Simpler: pass a resources dict directly to KubeCluster. This sets requests/limits for both scheduler and the default worker group. Then scale.

from dask_kubernetes.operator import KubeCluster

cluster = KubeCluster(
  name="my-dask-cluster-resources",
  namespace="jhub",
  resources={
    "requests": {"cpu": "2", "memory": "2Gi"},
    "limits": {"cpu": "2", "memory": "2Gi"},
  },
  n_workers=0,  # start with zero, then scale explicitly
)
cluster.scale(5)  # create 5 workers with 2 CPU / 2Gi each
cluster

Different sizes? Add another worker group with its own resources:

cluster.add_worker_group(
  name="highmem",
  n_workers=2,
  resources={"requests": {"memory": "8Gi"}, "limits": {"memory": "8Gi"}},
)
cluster.scale(4, worker_group="highmem")  # scale that group

Use cluster.scale(N, worker_group="groupname") to change replicas for a specific group later.

Notice that if you have the the Kubernetes Autocaler enabled in your cluster, it will automatically scale the number of nodes to accommodate the requested resources.

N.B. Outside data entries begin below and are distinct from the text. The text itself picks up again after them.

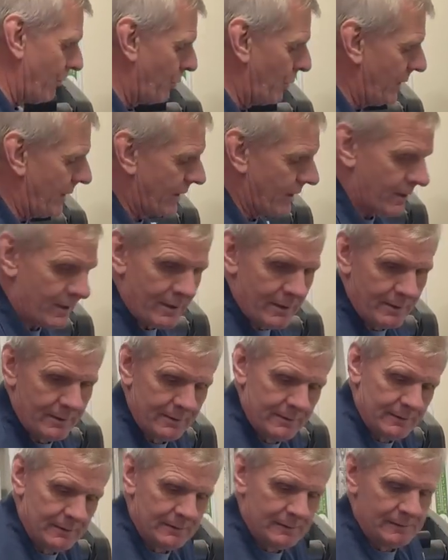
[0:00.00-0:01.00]
wear
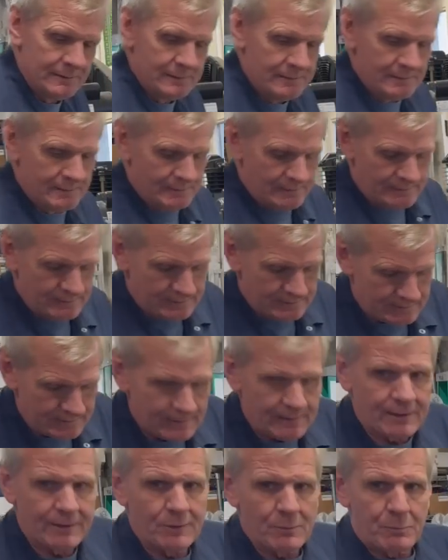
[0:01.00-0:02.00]

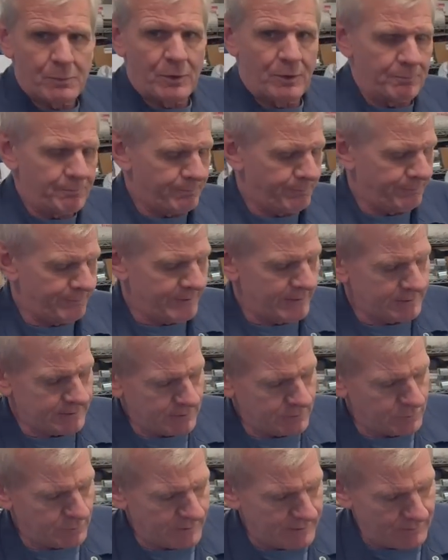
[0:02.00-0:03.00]
on the pump, this is
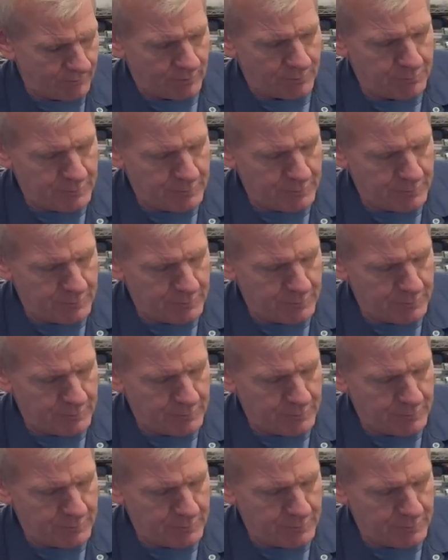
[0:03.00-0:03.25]
where they would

When you are done with the cluster, shut it down cleanly:

cluster.close()

Access the dask dashboard

One of the most important features of Dask is its dashboard, which provides real-time insight into distributed calculations. To visualize the Dask dashboard from within JupyterHub, we need to use jupyter-server-proxy.

A critical point is that jupyter-server-proxy must be baked into the single-user Docker image that JupyterHub spawns. This is because the proxy needs to be available when the user’s pod starts. Installing it with %pip install inside a running notebook will not work, as the server proxy components are not loaded dynamically.

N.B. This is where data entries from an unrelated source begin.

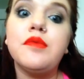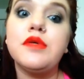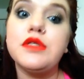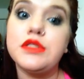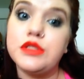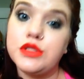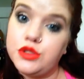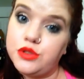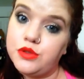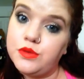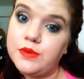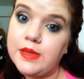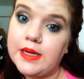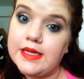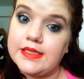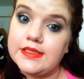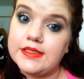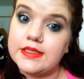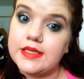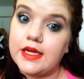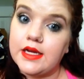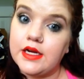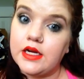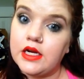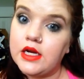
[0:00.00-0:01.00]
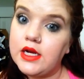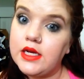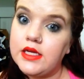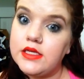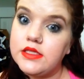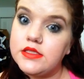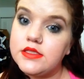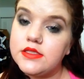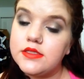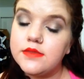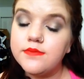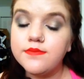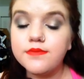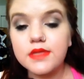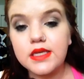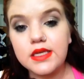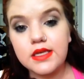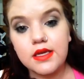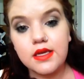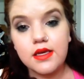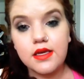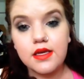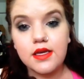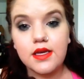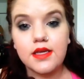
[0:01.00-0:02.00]
with two mascaras,
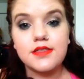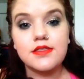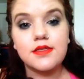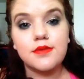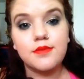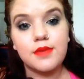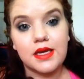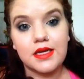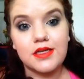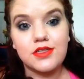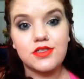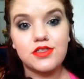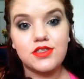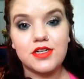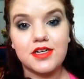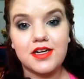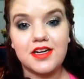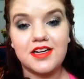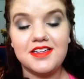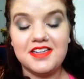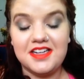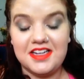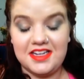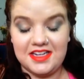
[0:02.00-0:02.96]
because I'm extra.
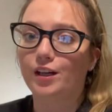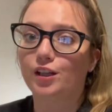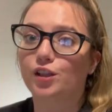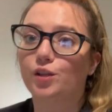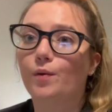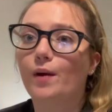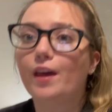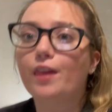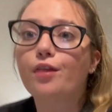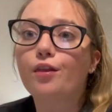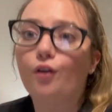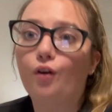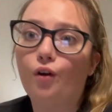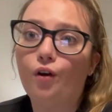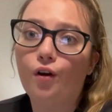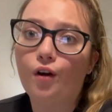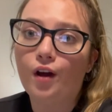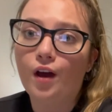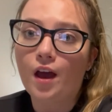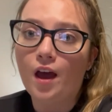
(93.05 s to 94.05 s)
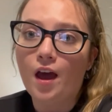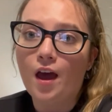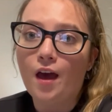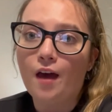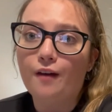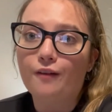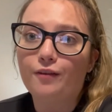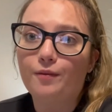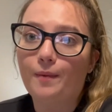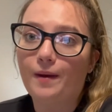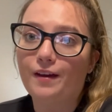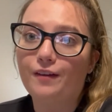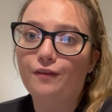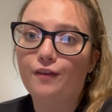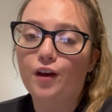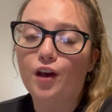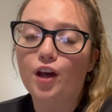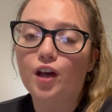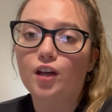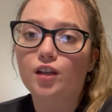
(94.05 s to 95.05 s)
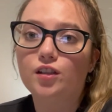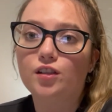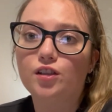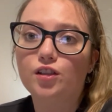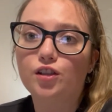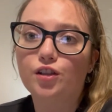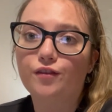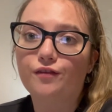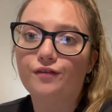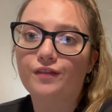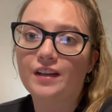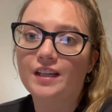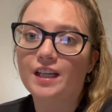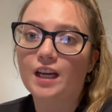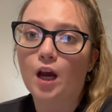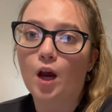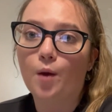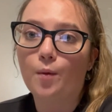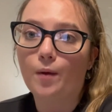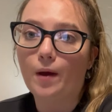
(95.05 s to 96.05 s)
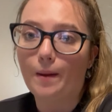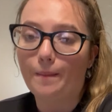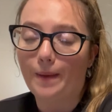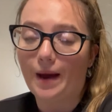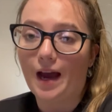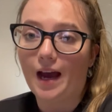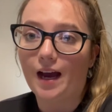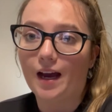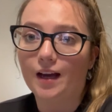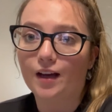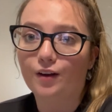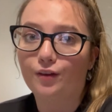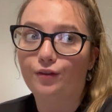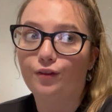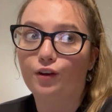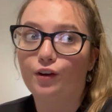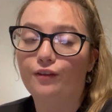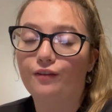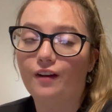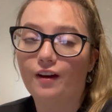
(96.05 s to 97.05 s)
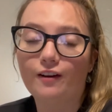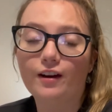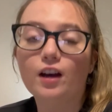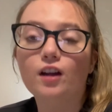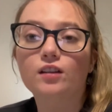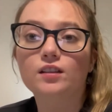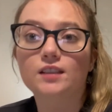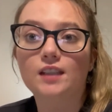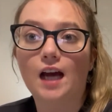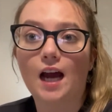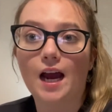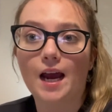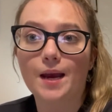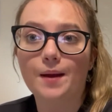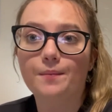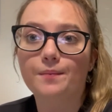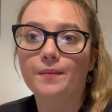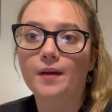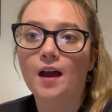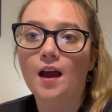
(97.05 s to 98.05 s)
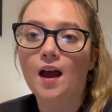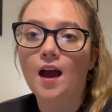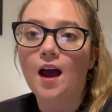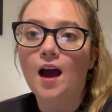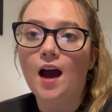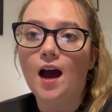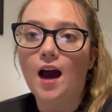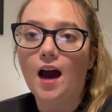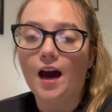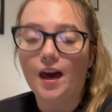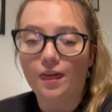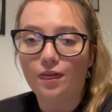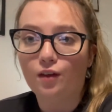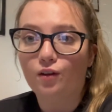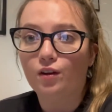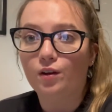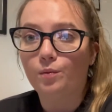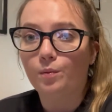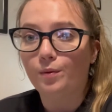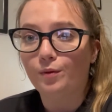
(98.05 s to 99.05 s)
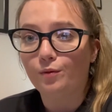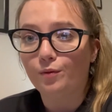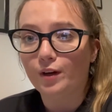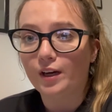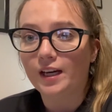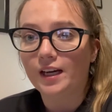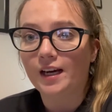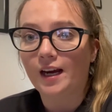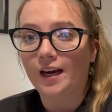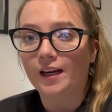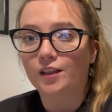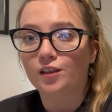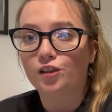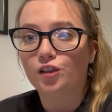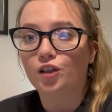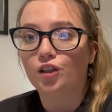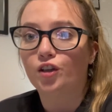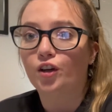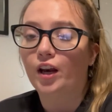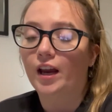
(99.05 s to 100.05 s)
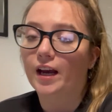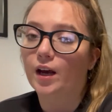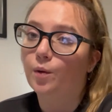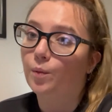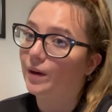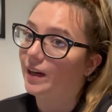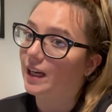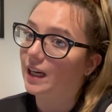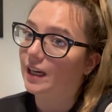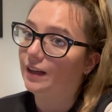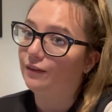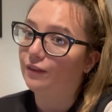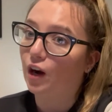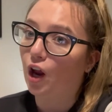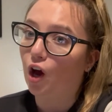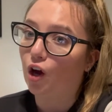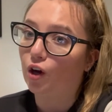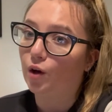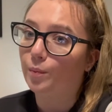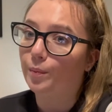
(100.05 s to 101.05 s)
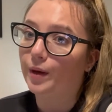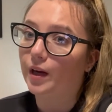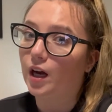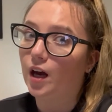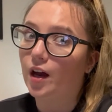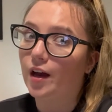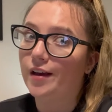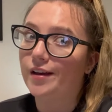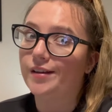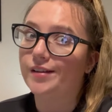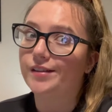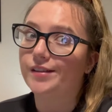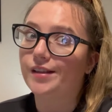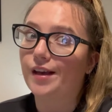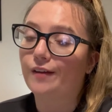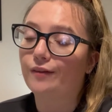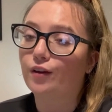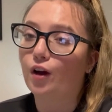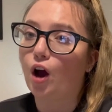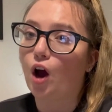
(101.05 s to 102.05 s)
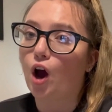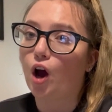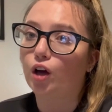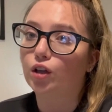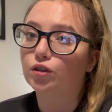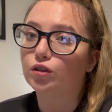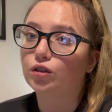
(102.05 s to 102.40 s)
So I thought for my first video back for a very long time, I thought it would be really nice to do like a weekly vlog, because I'm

Ensure install_jhub.sh also passes --values dask_operator/jupyterhub_dask_dashboard_config.yaml to the helm upgrade --install command so JupyterHub is configured to expose the Dask dashboard through the proxy.

I have created an example single-user image derived from scipy-notebook that includes jupyter-server-proxy and other useful packages for scientific computing. The repository is available at github.com/zonca/jupyterhub-dask-docker-image. The image is automatically built using GitHub Actions and hosted on the GitHub Container Registry (which is a container registry similar to Docker Hub or Quay.io).

The list of available image tags is at github.com/zonca/jupyterhub-dask-docker-image/pkgs/container/jupyterhub-dask-docker-image.

If you want the simplest maintenance flow for your own image, start from the custom template and just edit requirements.txt; a GitHub Actions workflow will rebuild and publish automatically.

To use one of these images in your JupyterHub deployment, you need to update your config_standard_storage.yaml file for the JupyterHub Helm chart. For example, to use a specific image tag, you would add:

singleuser:
  image:
    name: ghcr.io/zonca/jupyterhub-dask-docker-image
    tag: "2025-11-18-018e8a6"

After updating your JupyterHub configuration to use a compatible image, when you create a KubeCluster and print the cluster object in your notebook, it will now include a clickable link to the Dask dashboard. The link will have a format similar to this:

/user/YOURUSER/proxy/my-dask-cluster-scheduler.jhub:8787/status

This allows you to directly access the dashboard and monitor your Dask cluster’s activity.